◆ Your goal: Make an exact copy of the records, omitting all images.

Stored data entries
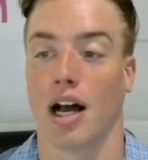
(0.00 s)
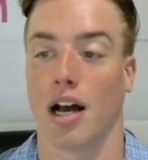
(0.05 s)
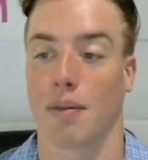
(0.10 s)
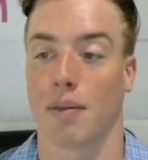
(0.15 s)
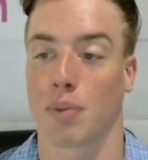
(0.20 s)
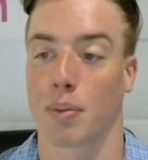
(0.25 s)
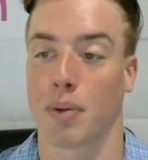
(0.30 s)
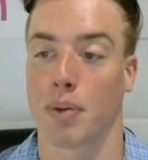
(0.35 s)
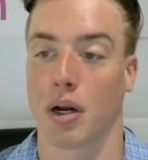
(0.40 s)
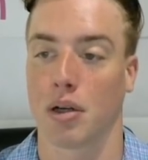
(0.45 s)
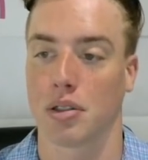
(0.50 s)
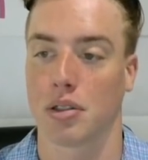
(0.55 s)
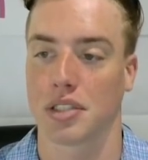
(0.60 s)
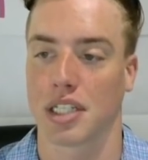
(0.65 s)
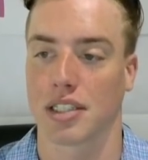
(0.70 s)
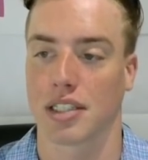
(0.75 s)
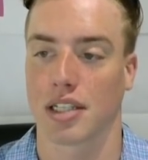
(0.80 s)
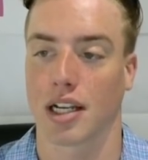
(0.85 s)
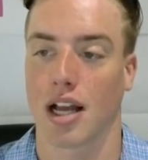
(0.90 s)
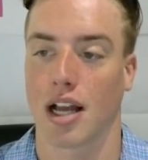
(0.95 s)
proposed
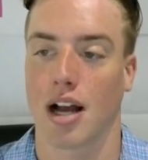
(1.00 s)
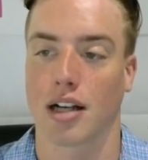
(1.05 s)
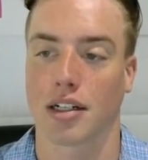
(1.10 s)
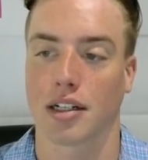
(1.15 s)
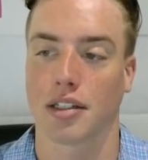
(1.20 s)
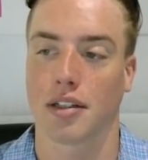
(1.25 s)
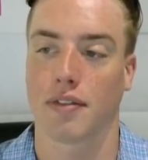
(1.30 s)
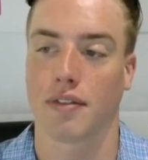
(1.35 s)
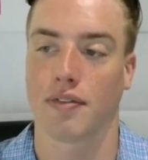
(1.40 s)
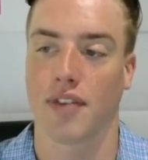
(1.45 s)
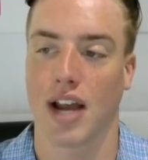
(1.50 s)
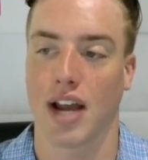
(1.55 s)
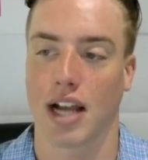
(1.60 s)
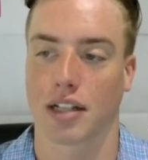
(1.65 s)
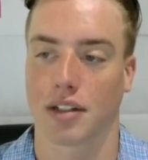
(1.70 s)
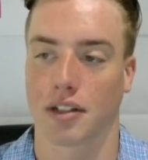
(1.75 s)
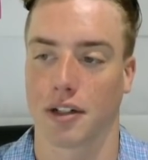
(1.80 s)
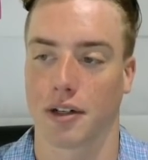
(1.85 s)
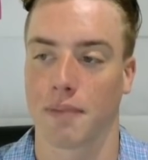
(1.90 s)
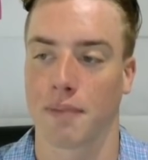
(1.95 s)
as a cognitive
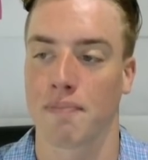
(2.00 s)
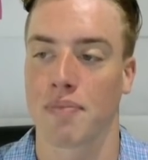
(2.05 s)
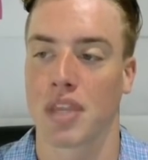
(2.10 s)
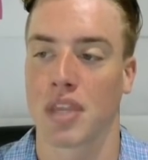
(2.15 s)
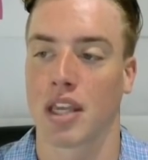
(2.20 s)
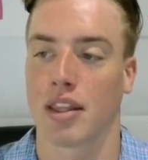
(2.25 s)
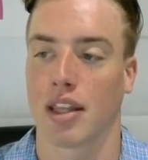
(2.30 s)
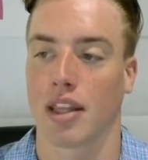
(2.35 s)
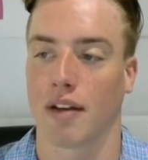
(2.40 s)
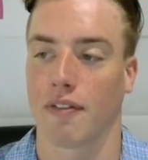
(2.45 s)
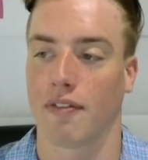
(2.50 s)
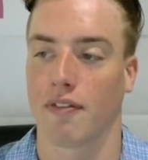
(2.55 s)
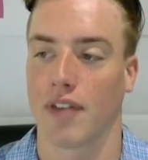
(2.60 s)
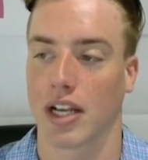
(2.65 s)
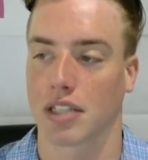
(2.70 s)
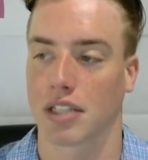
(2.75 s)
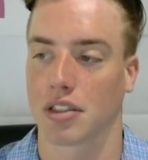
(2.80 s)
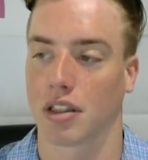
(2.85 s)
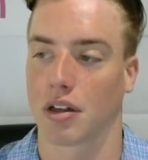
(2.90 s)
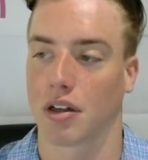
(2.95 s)
factor that
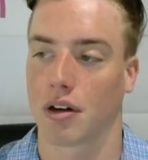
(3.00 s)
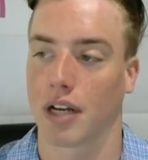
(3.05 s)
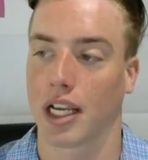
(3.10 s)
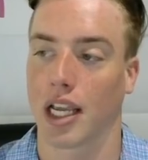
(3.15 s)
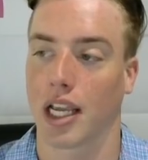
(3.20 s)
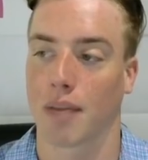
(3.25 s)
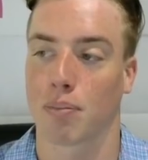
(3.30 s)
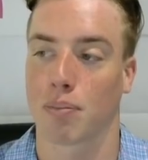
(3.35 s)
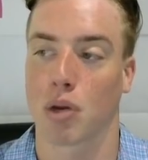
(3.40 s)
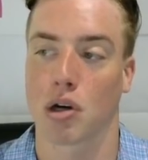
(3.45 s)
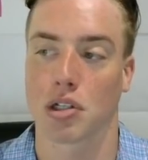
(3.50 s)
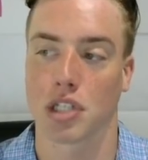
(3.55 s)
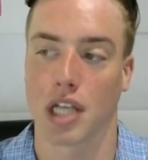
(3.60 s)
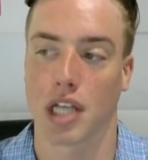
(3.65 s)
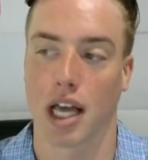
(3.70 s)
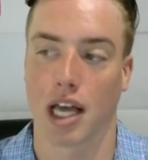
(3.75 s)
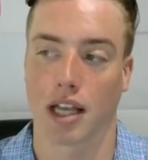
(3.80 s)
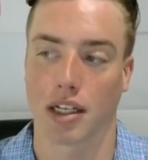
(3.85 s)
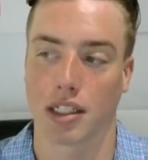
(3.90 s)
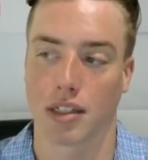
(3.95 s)
affects learning and
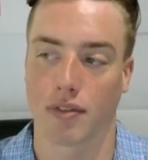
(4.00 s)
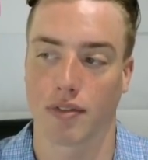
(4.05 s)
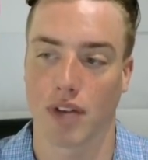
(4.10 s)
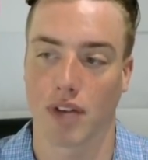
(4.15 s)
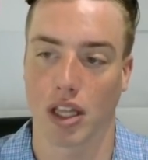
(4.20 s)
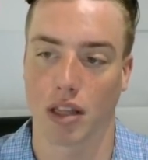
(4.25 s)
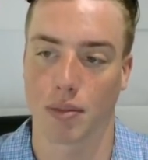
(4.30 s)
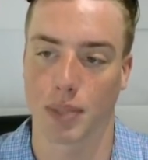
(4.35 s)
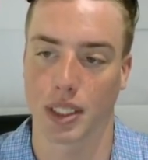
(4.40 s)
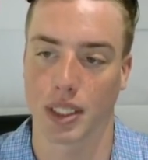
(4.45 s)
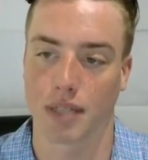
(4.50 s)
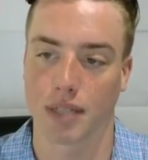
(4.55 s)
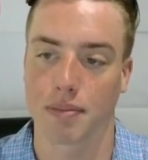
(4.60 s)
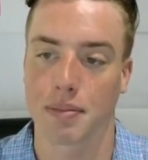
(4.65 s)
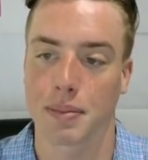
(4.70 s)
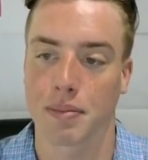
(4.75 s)
personality development.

◆ Response below:
(0.00 s)
(0.05 s)
(0.10 s)
(0.15 s)
(0.20 s)
(0.25 s)
(0.30 s)
(0.35 s)
(0.40 s)
(0.45 s)
(0.50 s)
(0.55 s)
(0.60 s)
(0.65 s)
(0.70 s)
(0.75 s)
(0.80 s)
(0.85 s)
(0.90 s)
(0.95 s)
proposed
(1.00 s)
(1.05 s)
(1.10 s)
(1.15 s)
(1.20 s)
(1.25 s)
(1.30 s)
(1.35 s)
(1.40 s)
(1.45 s)
(1.50 s)
(1.55 s)
(1.60 s)
(1.65 s)
(1.70 s)
(1.75 s)
(1.80 s)
(1.85 s)
(1.90 s)
(1.95 s)
as a cognitive
(2.00 s)
(2.05 s)
(2.10 s)
(2.15 s)
(2.20 s)
(2.25 s)
(2.30 s)
(2.35 s)
(2.40 s)
(2.45 s)
(2.50 s)
(2.55 s)
(2.60 s)
(2.65 s)
(2.70 s)
(2.75 s)
(2.80 s)
(2.85 s)
(2.90 s)
(2.95 s)
factor that
(3.00 s)
(3.05 s)
(3.10 s)
(3.15 s)
(3.20 s)
(3.25 s)
(3.30 s)
(3.35 s)
(3.40 s)
(3.45 s)
(3.50 s)
(3.55 s)
(3.60 s)
(3.65 s)
(3.70 s)
(3.75 s)
(3.80 s)
(3.85 s)
(3.90 s)
(3.95 s)
affects learning and
(4.00 s)
(4.05 s)
(4.10 s)
(4.15 s)
(4.20 s)
(4.25 s)
(4.30 s)
(4.35 s)
(4.40 s)
(4.45 s)
(4.50 s)
(4.55 s)
(4.60 s)
(4.65 s)
(4.70 s)
(4.75 s)
personality development.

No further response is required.